The difference between the two is something like the difference between water and tea.
Ethics and inner values without religious content are like water, something we need every day for health and survival.
Ethics and inner values based in a religious context are more like tea.
The tea we drink is mostly composed of water, but it also contains some other ingredients—tea leaves, spices, sugar, herbs etc.—and this makes it more nutritious and sustaining and something we want everyday.
While we can live without tea, we can’t live without water.
Likewise we are born free of religion but we are not born free of the need of compassion.
More fundamental than religion, therefore, is our basic human spirituality.
We have an underlying human disposition toward love, kindness and affection, irrespective of whether we have a religious framework or not.
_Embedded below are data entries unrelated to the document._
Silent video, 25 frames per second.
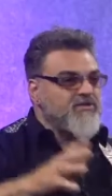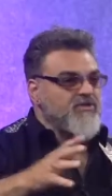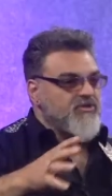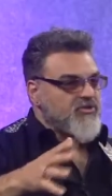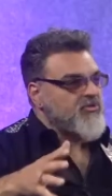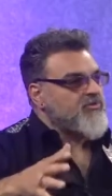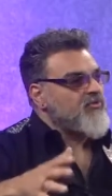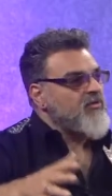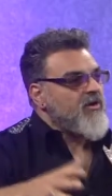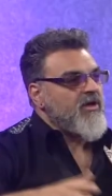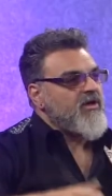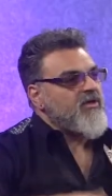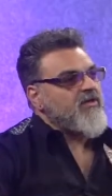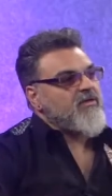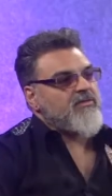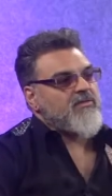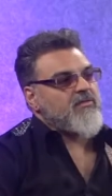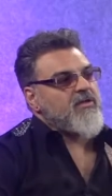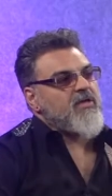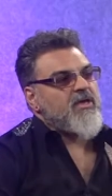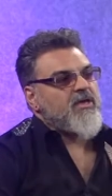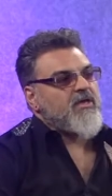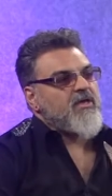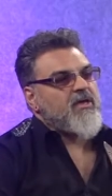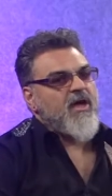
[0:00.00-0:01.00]
a trying
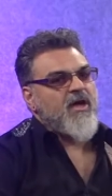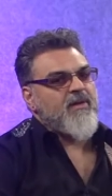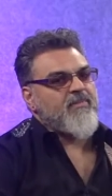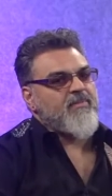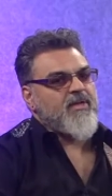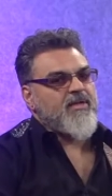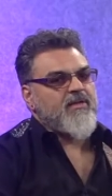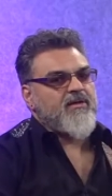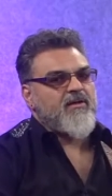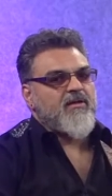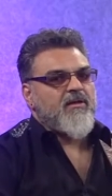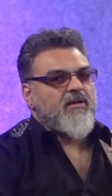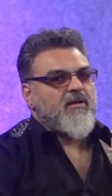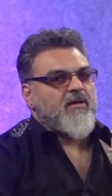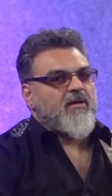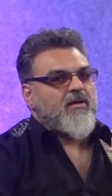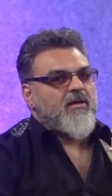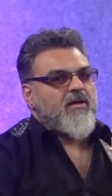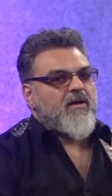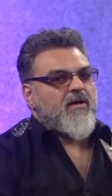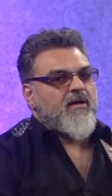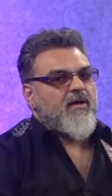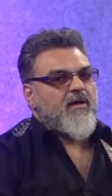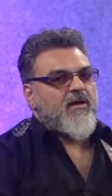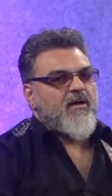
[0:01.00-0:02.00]
thing. Mm -hmm. I mean, mm-hmm.
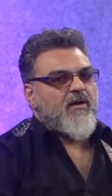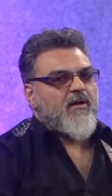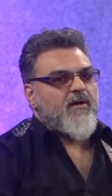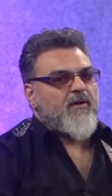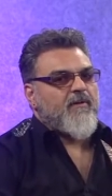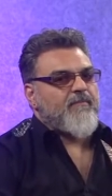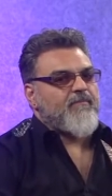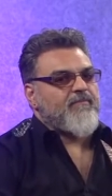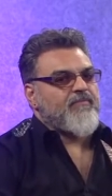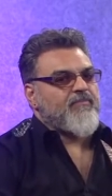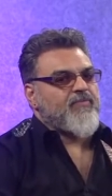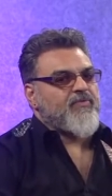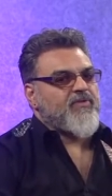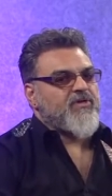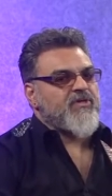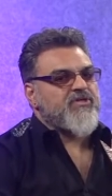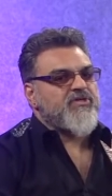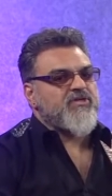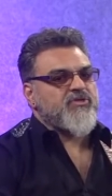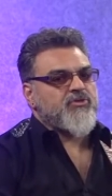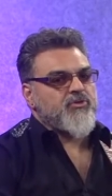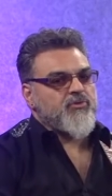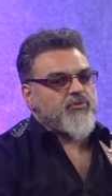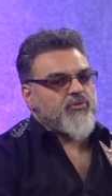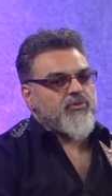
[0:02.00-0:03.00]
Uh,
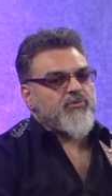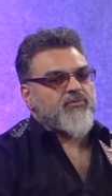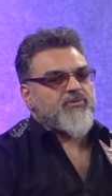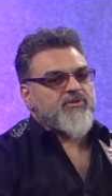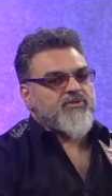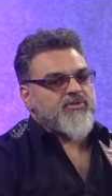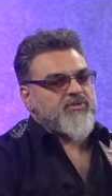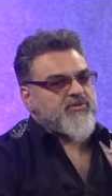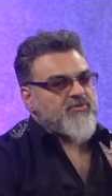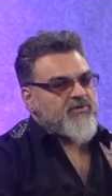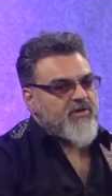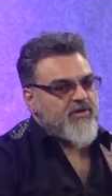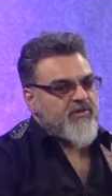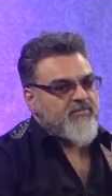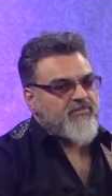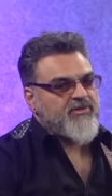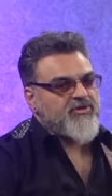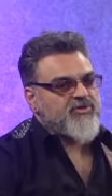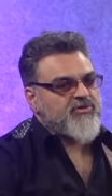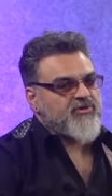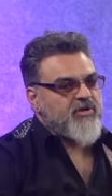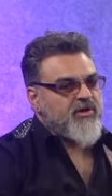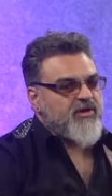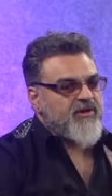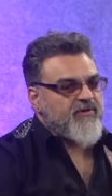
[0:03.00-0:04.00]
this tour was incredibly
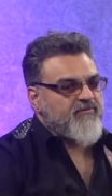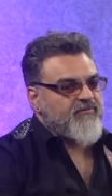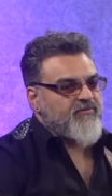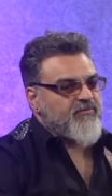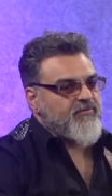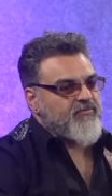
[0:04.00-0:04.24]
trying for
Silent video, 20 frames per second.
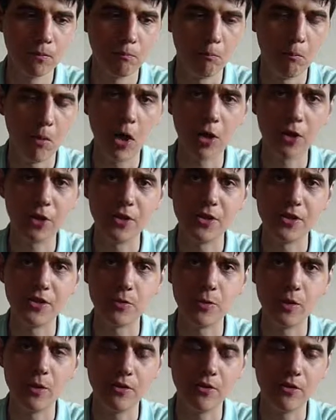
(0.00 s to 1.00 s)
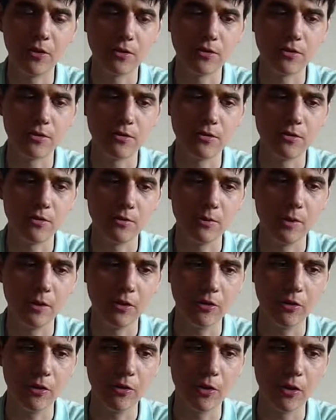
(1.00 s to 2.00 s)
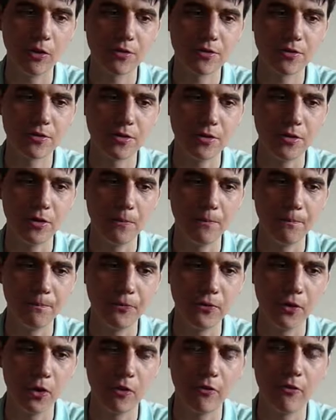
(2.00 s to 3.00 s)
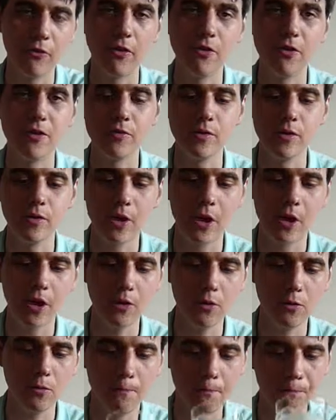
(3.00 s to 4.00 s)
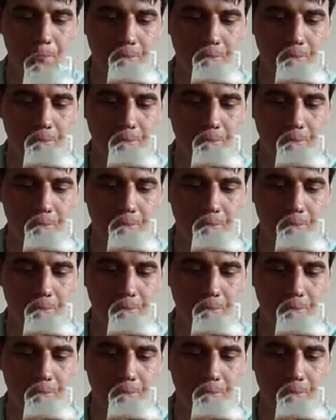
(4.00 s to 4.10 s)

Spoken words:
mildly sweet, not too sweet, you know, that's not a very sweet ale.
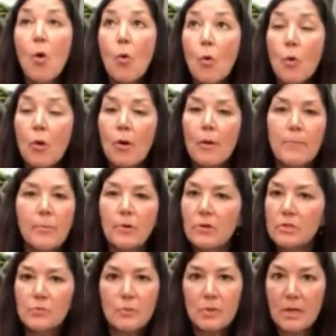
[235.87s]
or
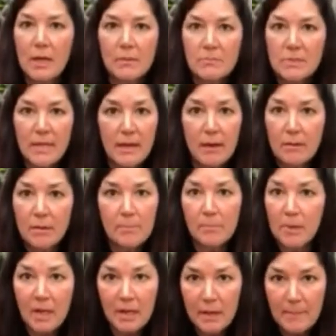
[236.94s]
birds will come down and
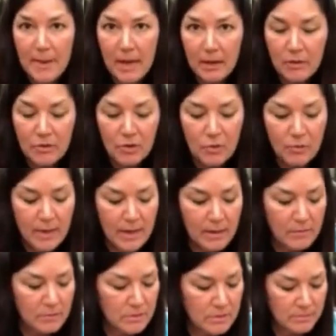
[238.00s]
pluck them out of the
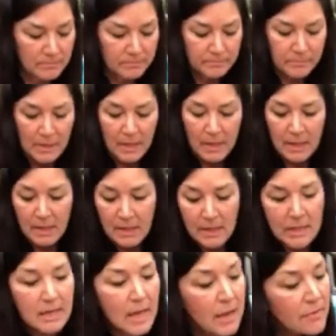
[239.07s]
ground. And now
When we nurture this most fundamental human resource—when we set about cultivating those inner values which we all appreciate in others—then we start to live spiritually.
The challenge, therefore, is to find a way of grounding ethics and supporting the cultivation of inner values that is in keeping with the scientific age, while not neglecting the deeper needs of the human spirit, which, for many people, religion answers.
DF: It might be fun to have a cuppa or hot chocolate with your students to bring this analogy to the forefront.
They may decide that hot water is enough for them and they are happy with that.
However, they may decide that tea is more fulfilling for them ( a choice I’ve made).
They must remember, however, that to make tea, you must have water.
Otherwise, there is no basis....just fancy smelling tea leaves!
It doesn’t provide any sustenance whatsoever.
From your blogs, I can sense how angry you feel about the tea leaves the Cambodian people have been given!
When it comes to using their brains and examining religious institutions to belong to, it is important to make sure that the ethical basis of the institution is intact.
In other words, they must think for themselves and make sure the tea has water in it!
Do the spiritual leaders of the institution actually practice what they preach?
If we are encouraging people to think for themselves, we could ask them to go and find the evidence/proof for themselves based on their own research and inner experience....
There is scientific proof that practices such as meditation and prayer can be of immense benefit to people.
IF THEY HOLD WATER! and the motivation behind them is ethical.
Thank you 'DF' for your wisdom and insight - feel like a trip to Cambodia??